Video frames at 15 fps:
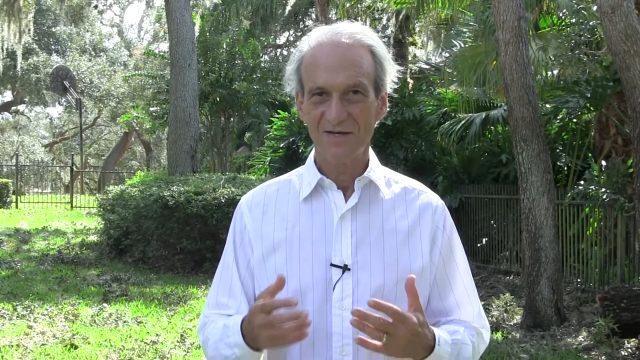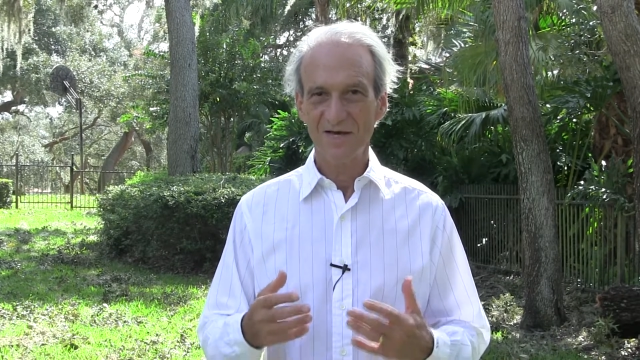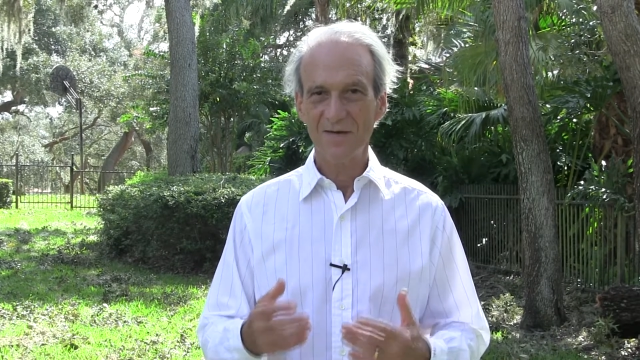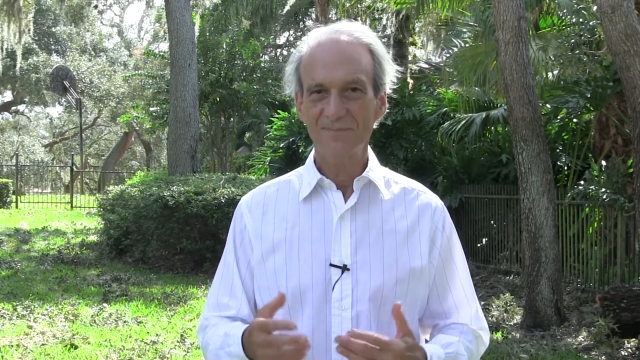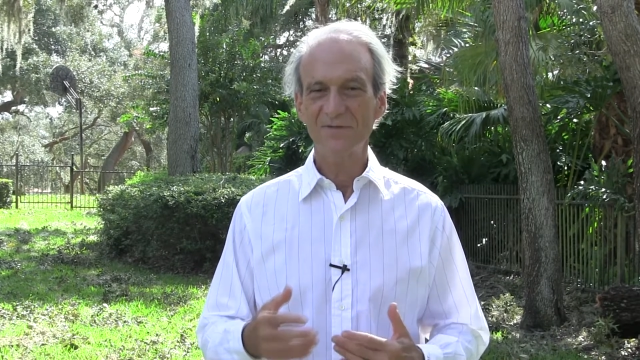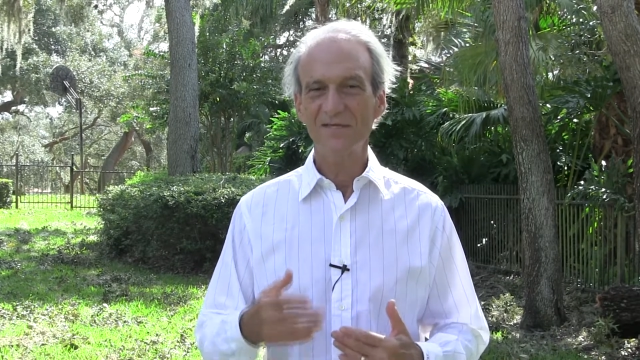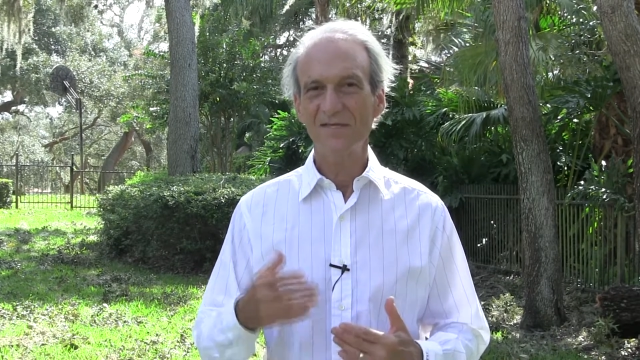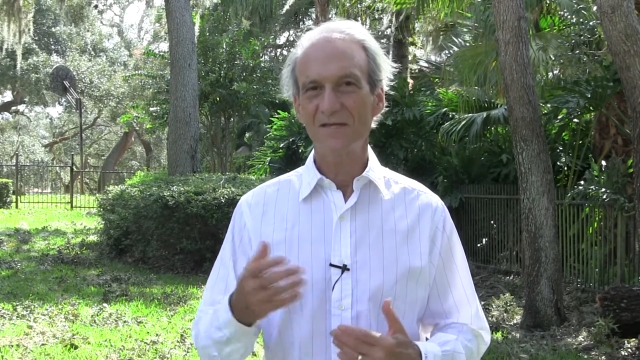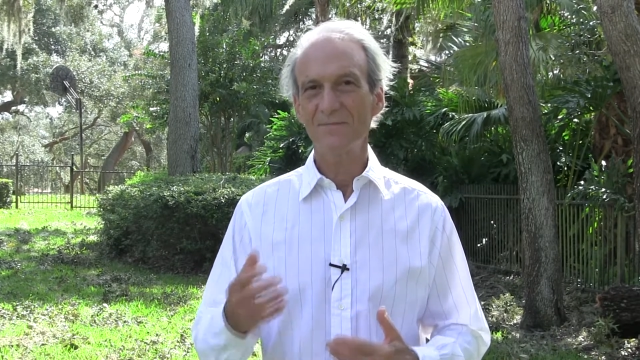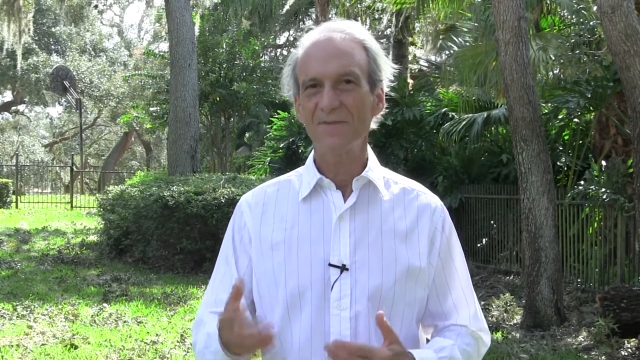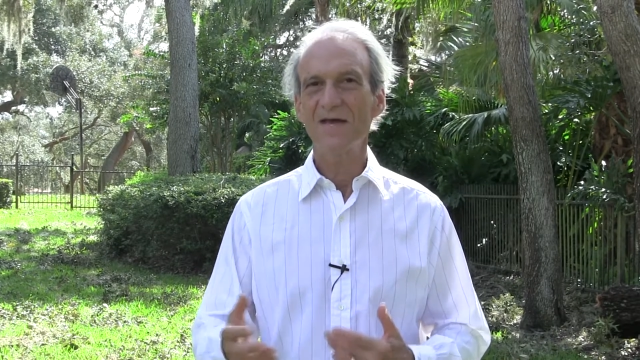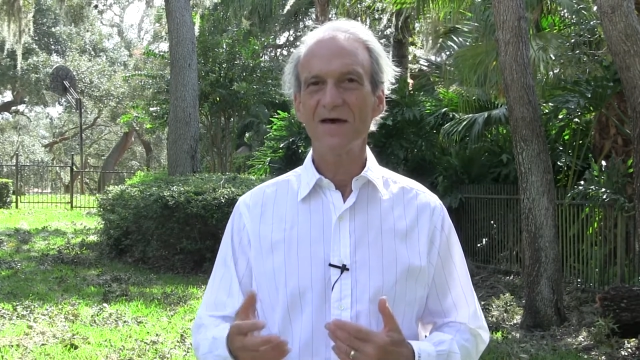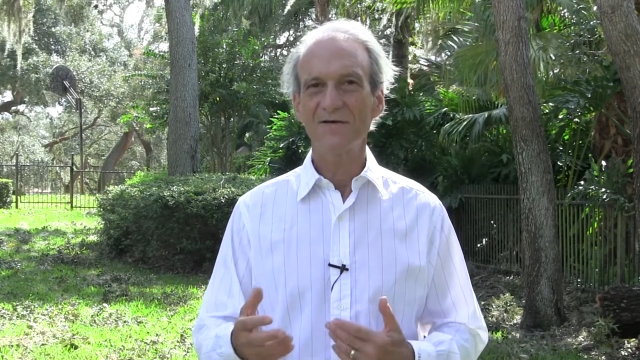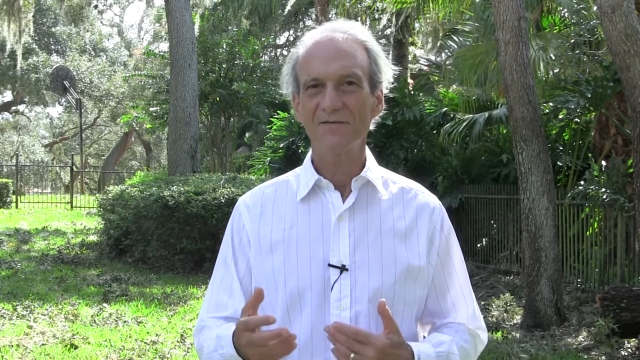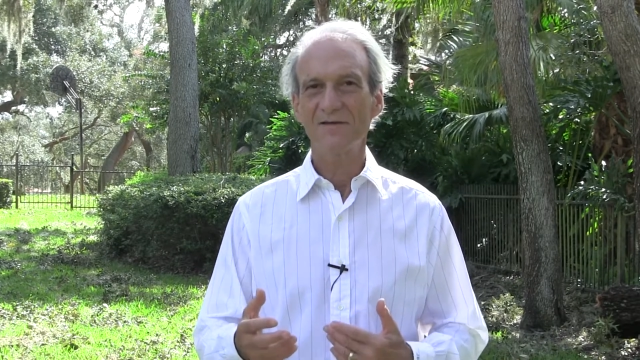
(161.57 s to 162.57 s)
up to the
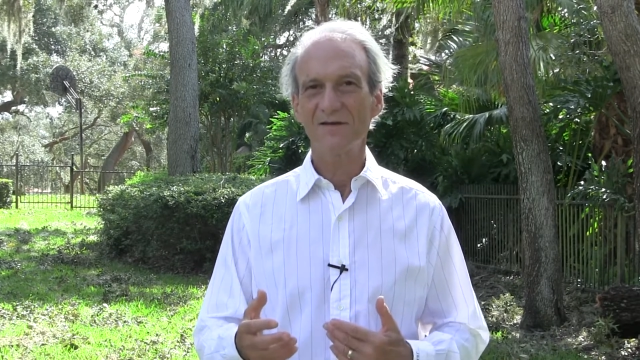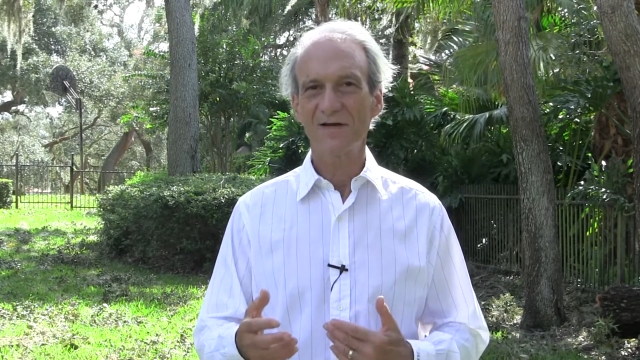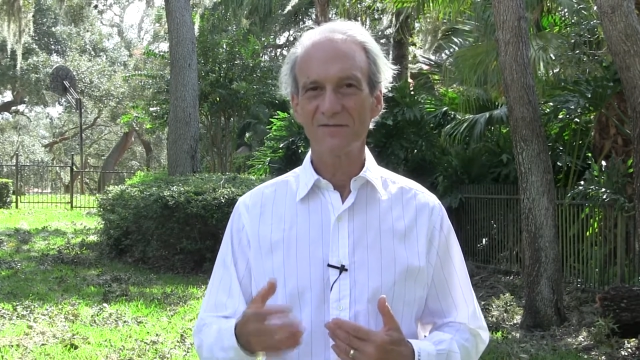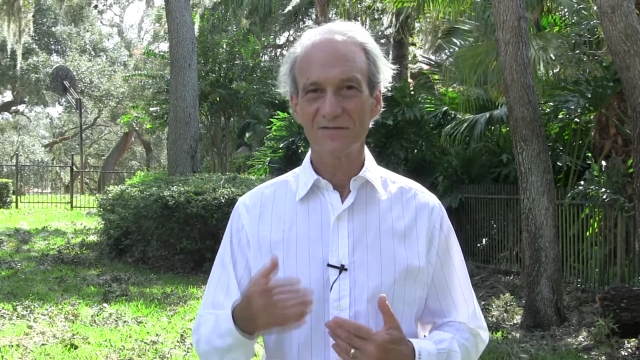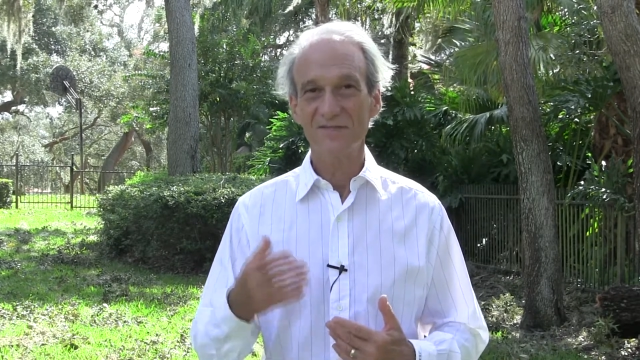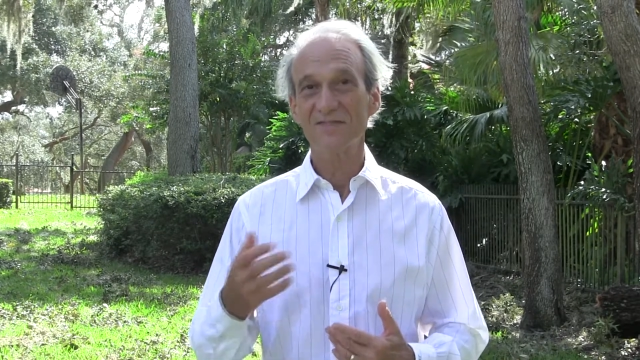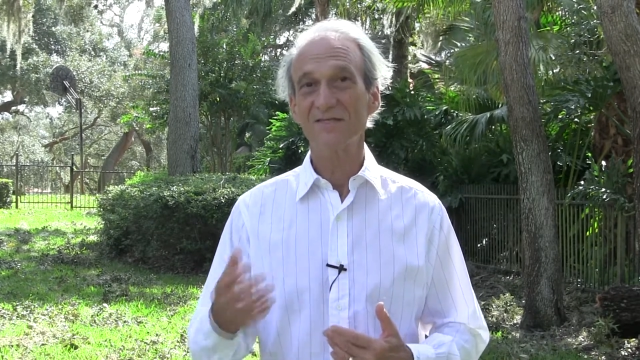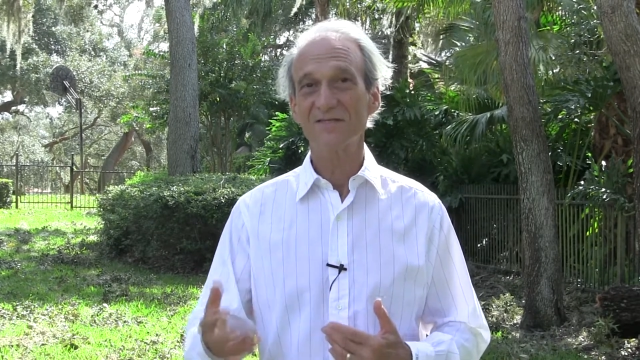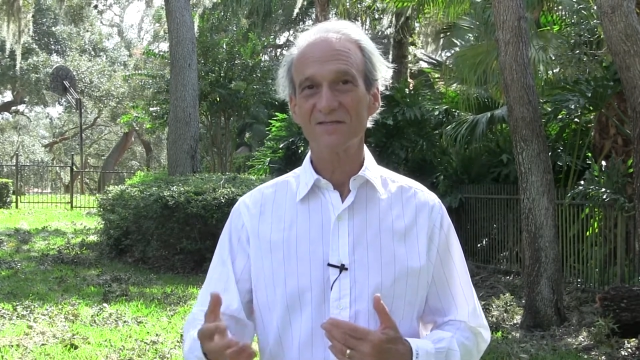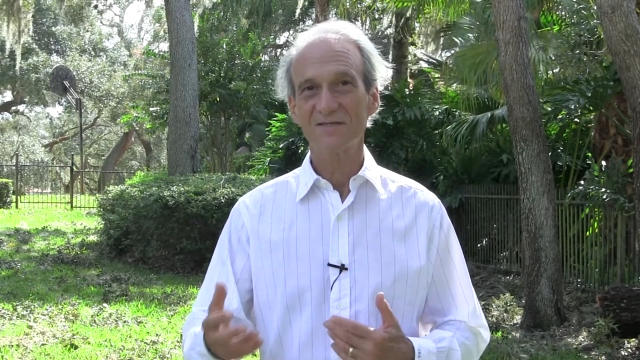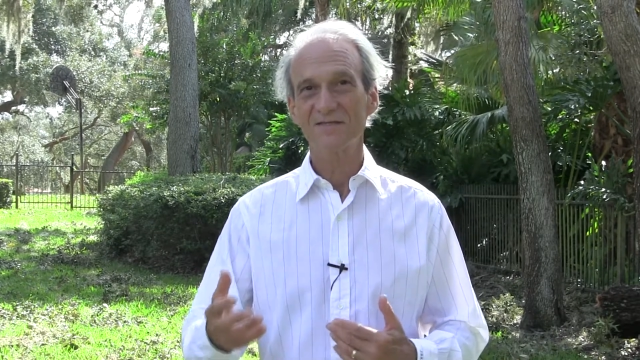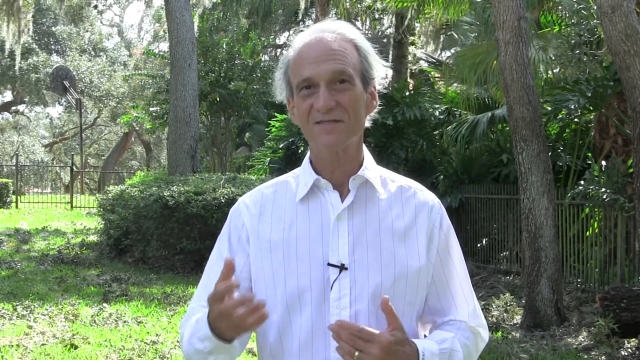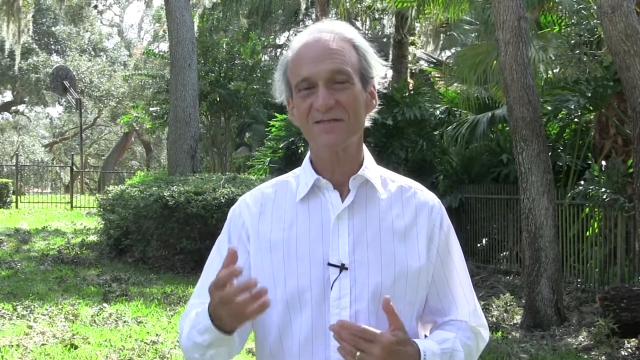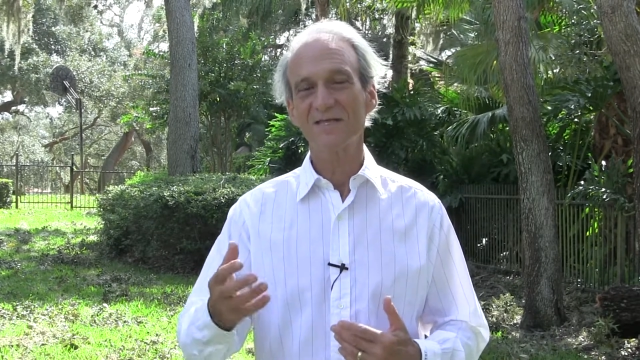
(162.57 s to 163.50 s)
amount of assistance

☆ ☆ ☆

▶ Your objective:
Recopy the full listing exactly, passing over any picture.

▶ Response area:
Video frames at 15 fps:
(161.57 s to 162.57 s)
up to the
(162.57 s to 163.50 s)
amount of assistance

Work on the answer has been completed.